### Assignment
Set every line of the data down again exactly, and keep the pictures out.
◆ ◆ ◆ ◆ ◆ ◆ ◆
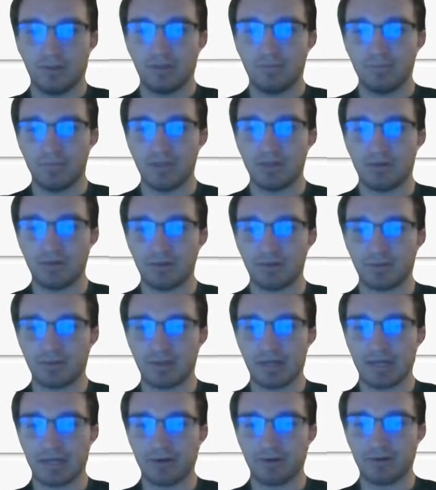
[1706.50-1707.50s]
Because
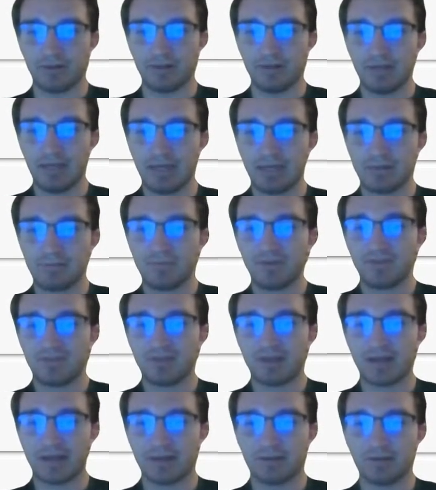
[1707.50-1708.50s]
I already named
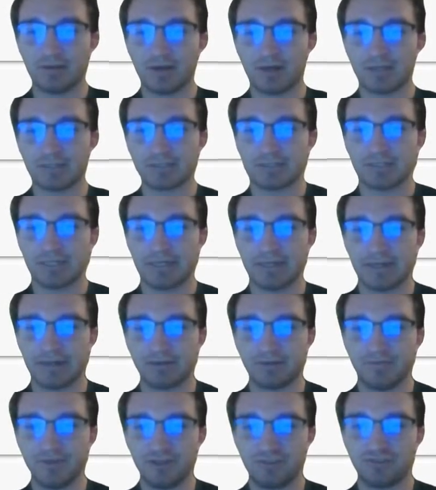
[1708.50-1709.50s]
style loss,
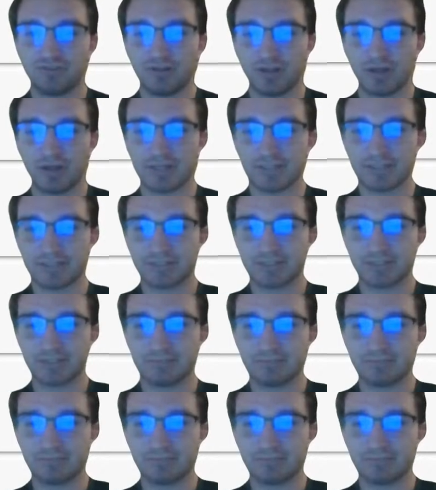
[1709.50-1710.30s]
activation loss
◆ ◆ ◆ ◆ ◆ ◆ ◆
### Exercise response
[1706.50-1707.50s]
Because
[1707.50-1708.50s]
I already named
[1708.50-1709.50s]
style loss,
[1709.50-1710.30s]
activation loss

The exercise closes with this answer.